Lo spazio come nuova frontiera
Ma Loretta Napoleoni si proietta anche oltre i confini terrestri. In un capitolo intitolato “Migrazioni cosmiche”, suggerisce che l’esplorazione spaziale potrebbe offrire una via d’uscita dai dilemmi posti dall’innovazione tecnologica incontrollata.
Perché non dovremmo guardare al cosmo come i nostri primi antenati guardavano alle terre dall’altra parte dell’oceano?
Non si tratta di quelle che oggi sono soltanto illusioni (come la colonizzazione di Marte), precisa, ma di sfruttare le opportunità offerte dall’orbita terrestre bassa, dove c’è ancora una certa gravità e il corpo umano può adattarsi.
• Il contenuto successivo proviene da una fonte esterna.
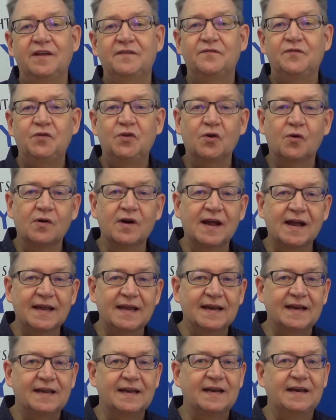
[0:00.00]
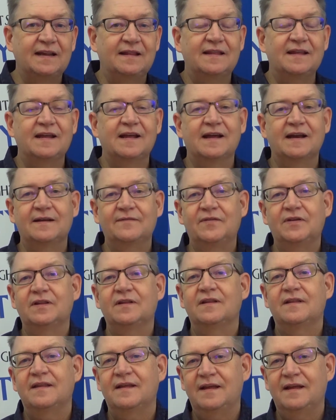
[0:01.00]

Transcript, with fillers: if you're not getting anything out of it,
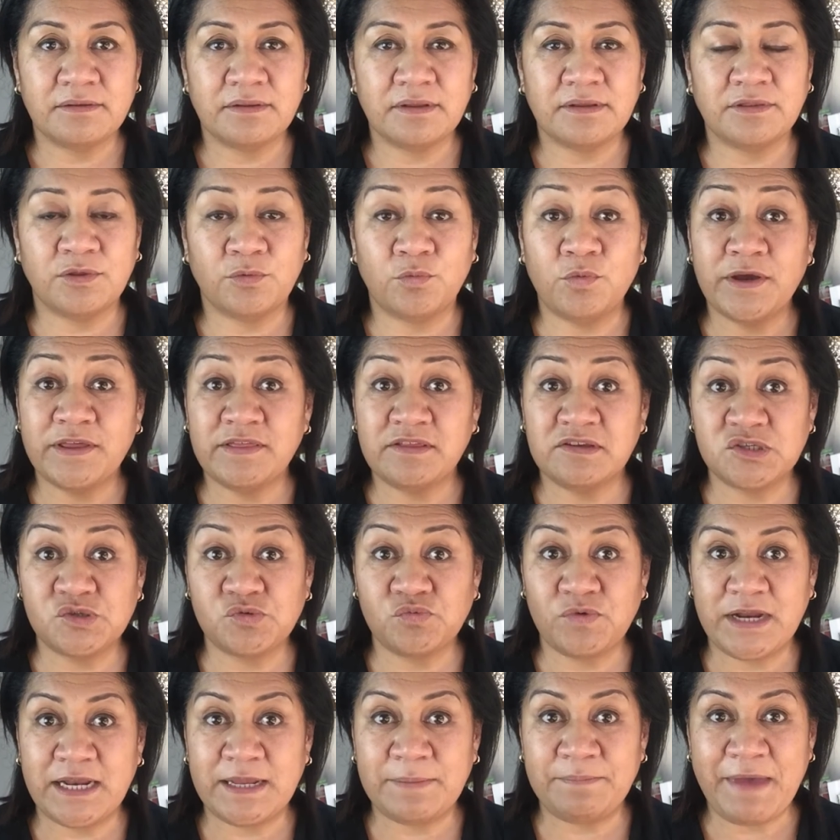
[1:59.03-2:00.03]
The weather's
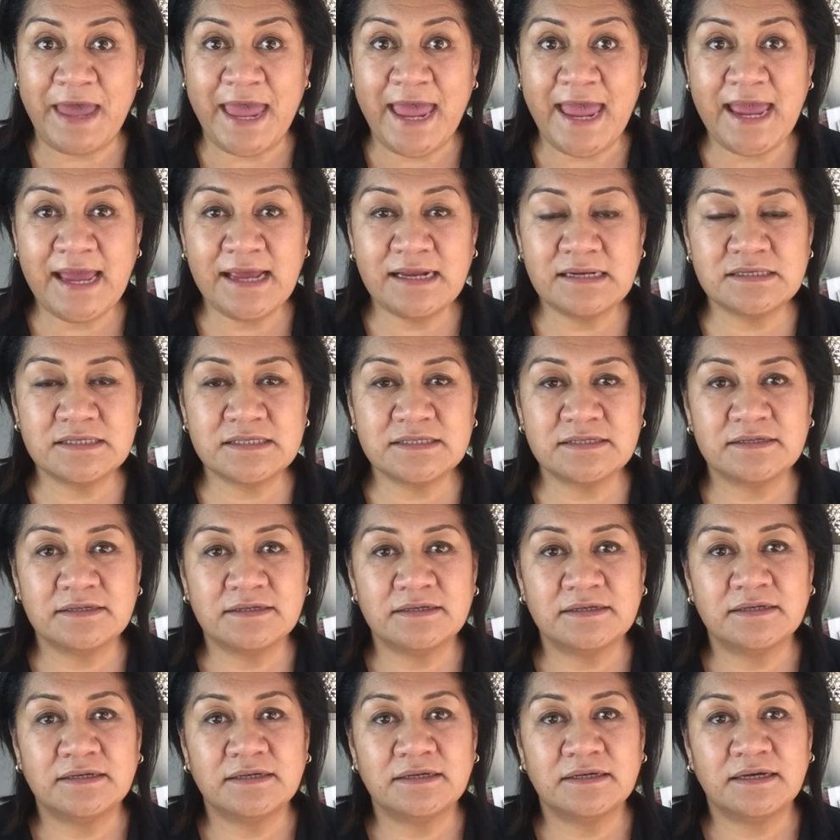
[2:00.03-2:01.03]
really bad.
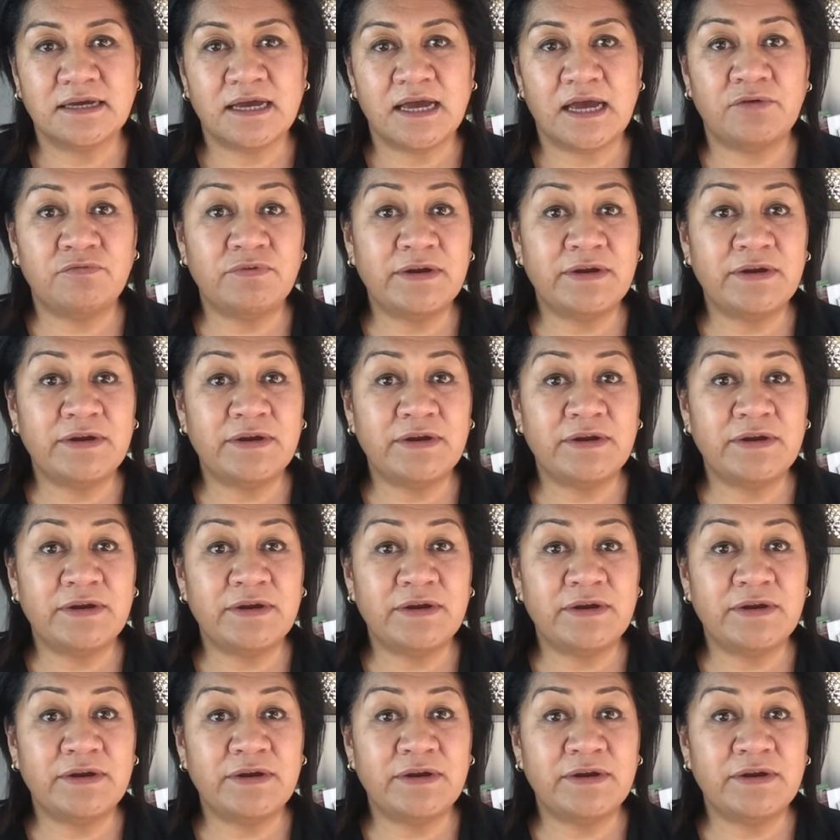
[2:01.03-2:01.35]
A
“Techno-capitalism” è l’invito di Loretta Napoleoni sia al dibattito che all’azione
“Techno-capitalism” non offre risposte facili o soluzioni definitive. La sua forza sta piuttosto nella capacità di porre domande scomode e di invitare al dibattito su questioni cruciali per il nostro futuro. Dalle implicazioni dell’intelligenza artificiale all’impatto dei social media, dalla concentrazione del potere economico alla necessità di una regolamentazione globale, Napoleoni ci sfida a riflettere sulle scelte che stiamo facendo come società e sulle conseguenze che avranno per le generazioni future.
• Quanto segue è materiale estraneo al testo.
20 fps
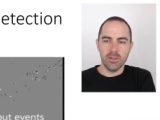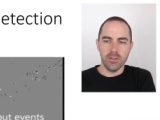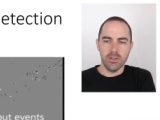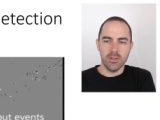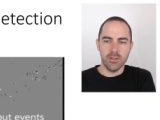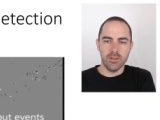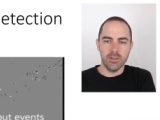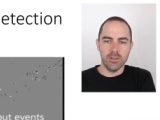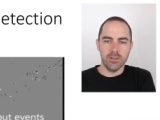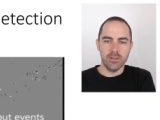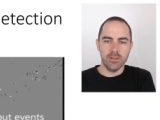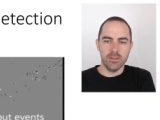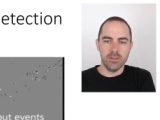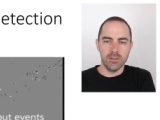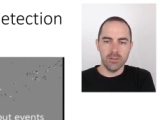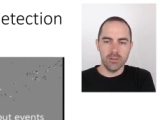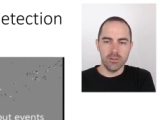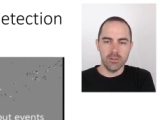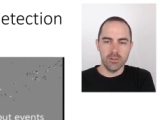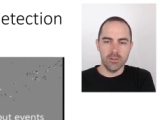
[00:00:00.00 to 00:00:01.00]
uh,
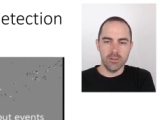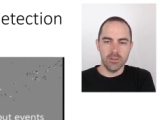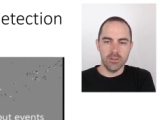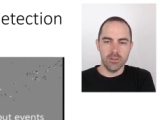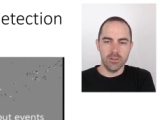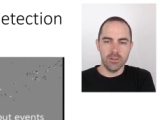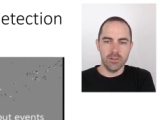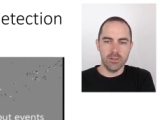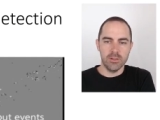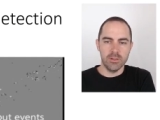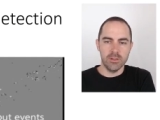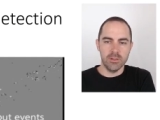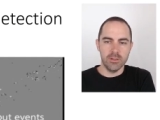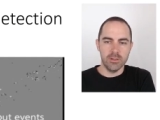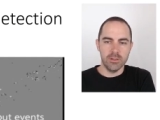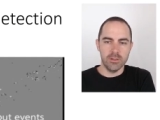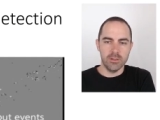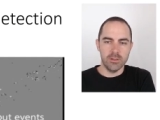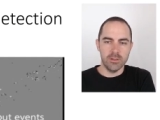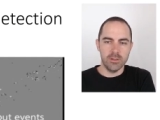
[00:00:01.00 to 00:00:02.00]

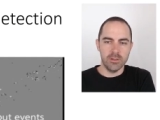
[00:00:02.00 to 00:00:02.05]
the,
Loretta Napoleoni ci ricorda che alla fine siamo noi a decidere in che direzione andrà il nostro futuro. Le scelte che facciamo oggi, come individui e come società, plasmeranno il mondo di domani. Sta a noi decidere se sarà un mondo in cui la tecnologia serve il bene comune o un mondo in cui pochi “baroni rapinatori” detteranno le regole del gioco.
Piccolo, necessario disclaimer: questa è una recensione spontanea, non è stata segnalata da autori o case editrici, il libro è stato acquistato da me e Futuro Prossimo non ne guadagna nulla, nemmeno royalty dal link al libro (che vi metto qui). Non che ci sarebbe stato qualcosa di male, ma va detto per correttezza: non è una cosa a pagamento.